(Dataset entries)
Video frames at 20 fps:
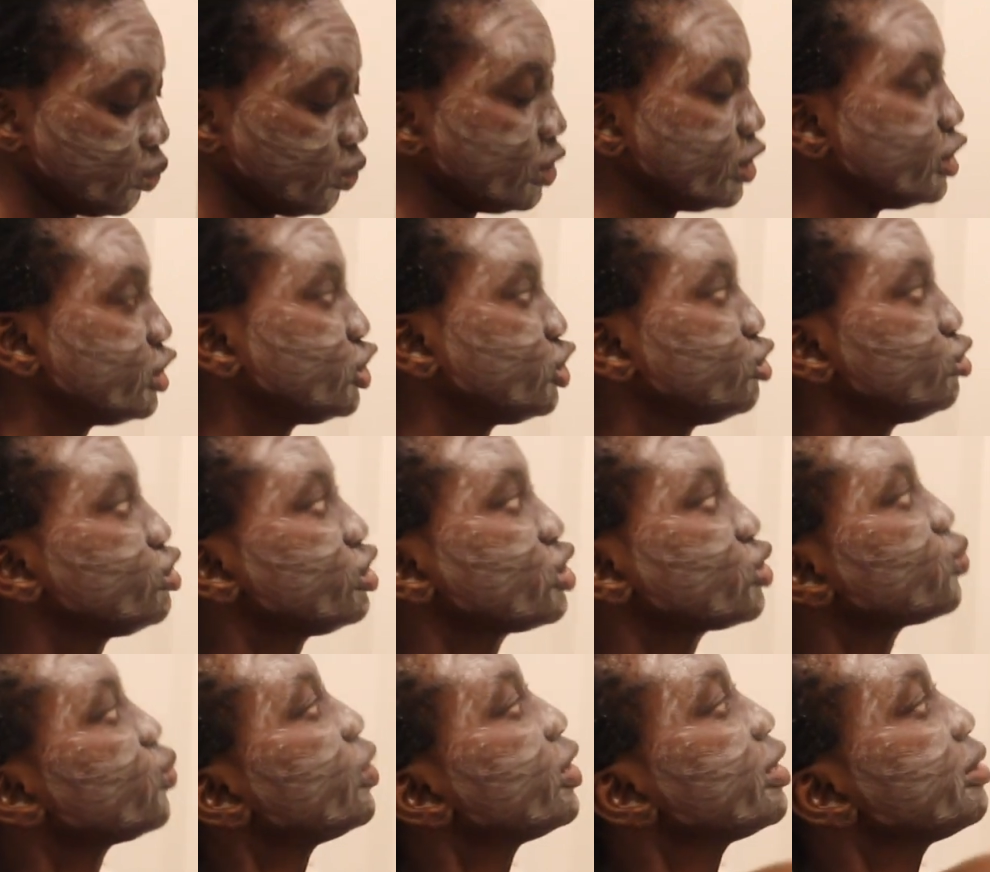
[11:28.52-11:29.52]
wouldn't you
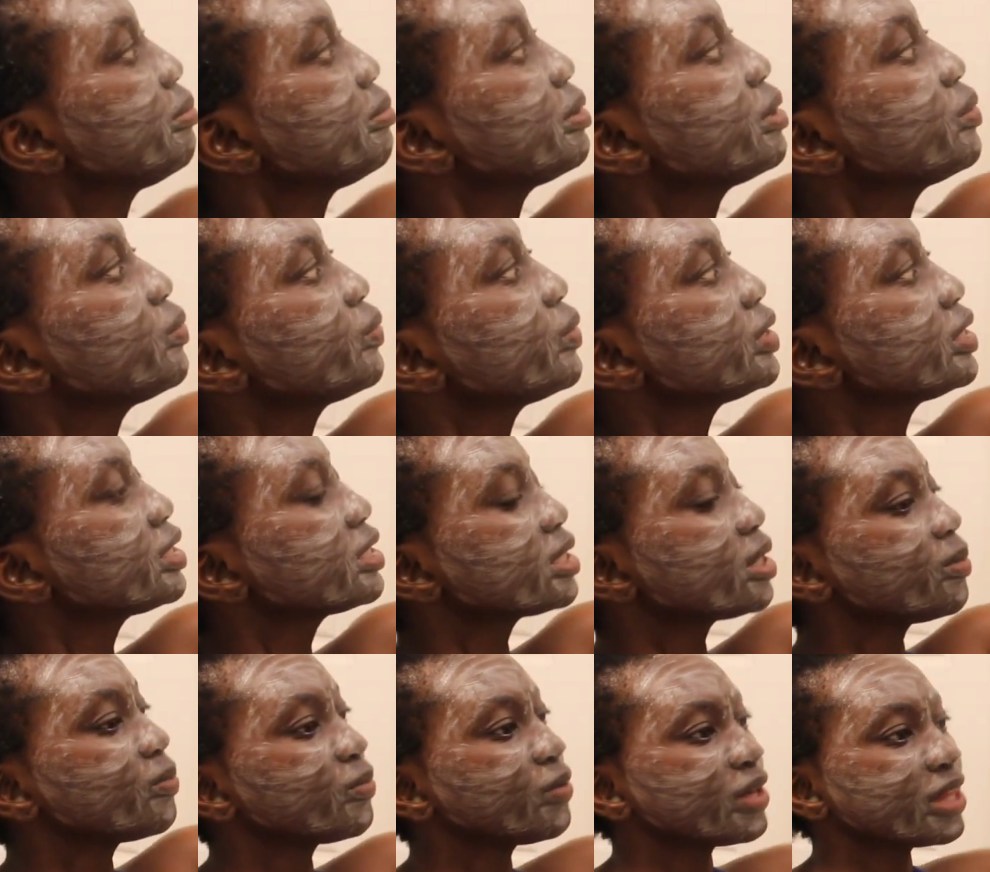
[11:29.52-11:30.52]
just wanna be with
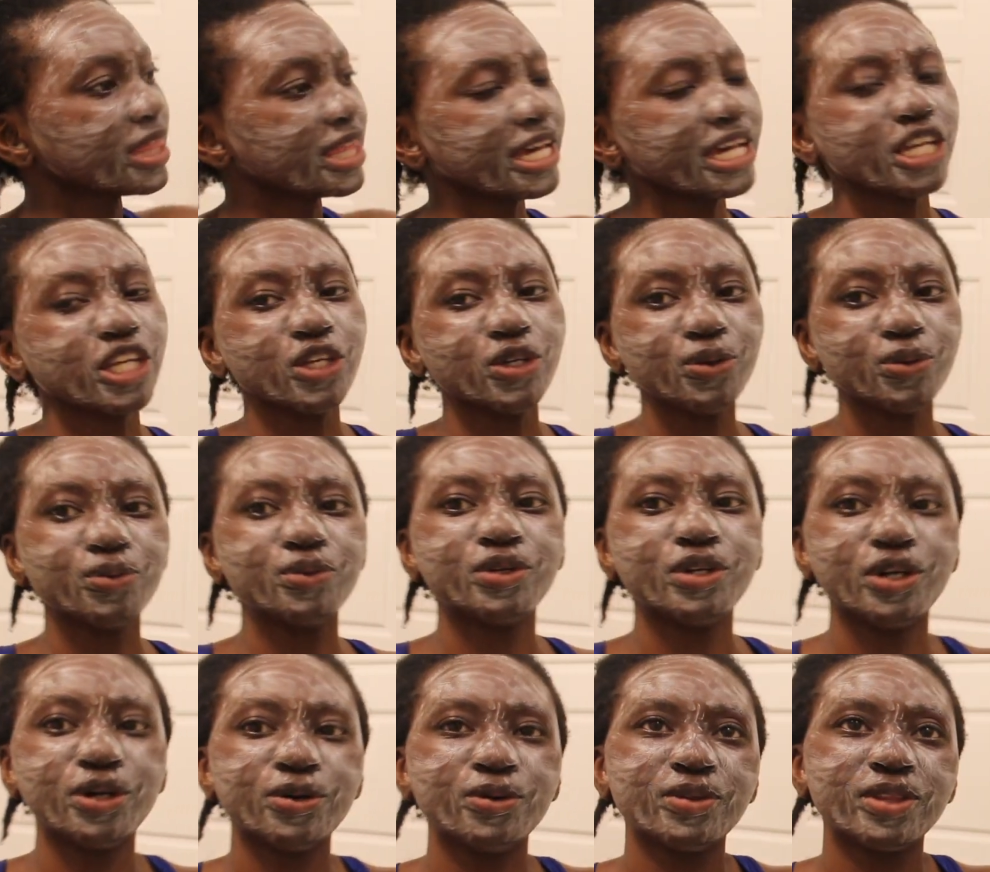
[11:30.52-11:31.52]
someone that you
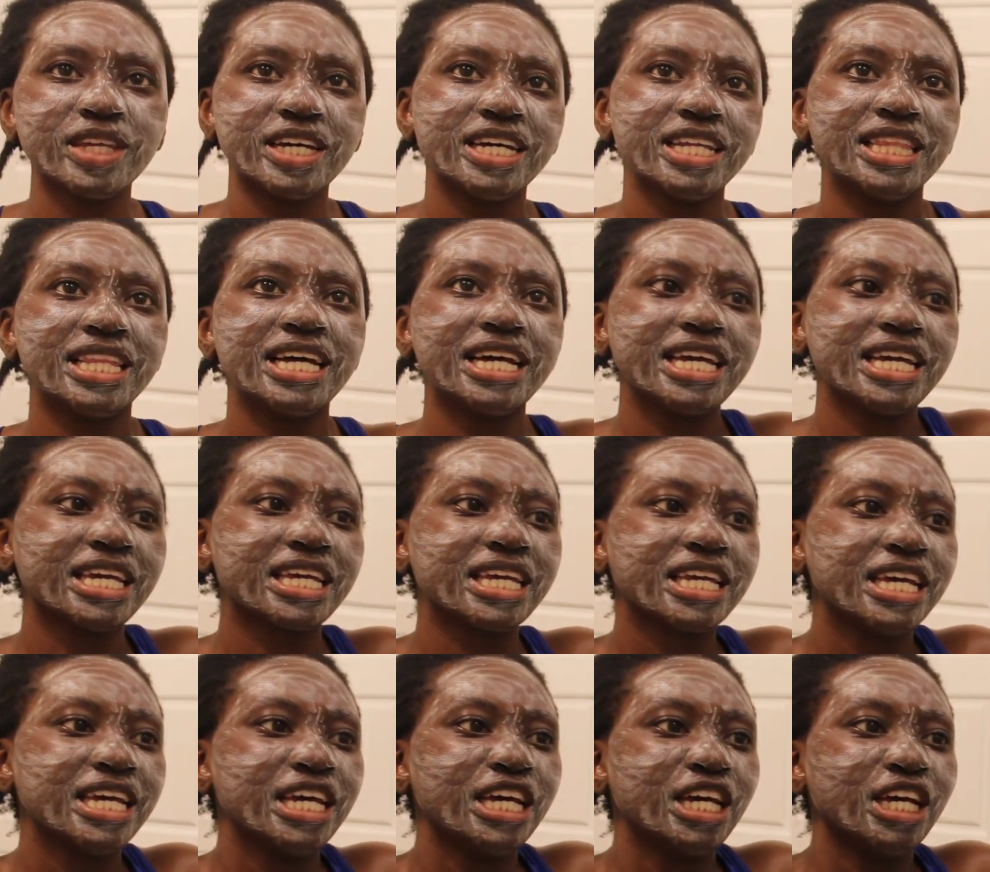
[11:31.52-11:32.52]
know that like,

Assignment
Could you retype every line above exactly as it appears, skipping the pictures?

Written answer
Video frames at 20 fps:
[11:28.52-11:29.52]
wouldn't you
[11:29.52-11:30.52]
just wanna be with
[11:30.52-11:31.52]
someone that you
[11:31.52-11:32.52]
know that like,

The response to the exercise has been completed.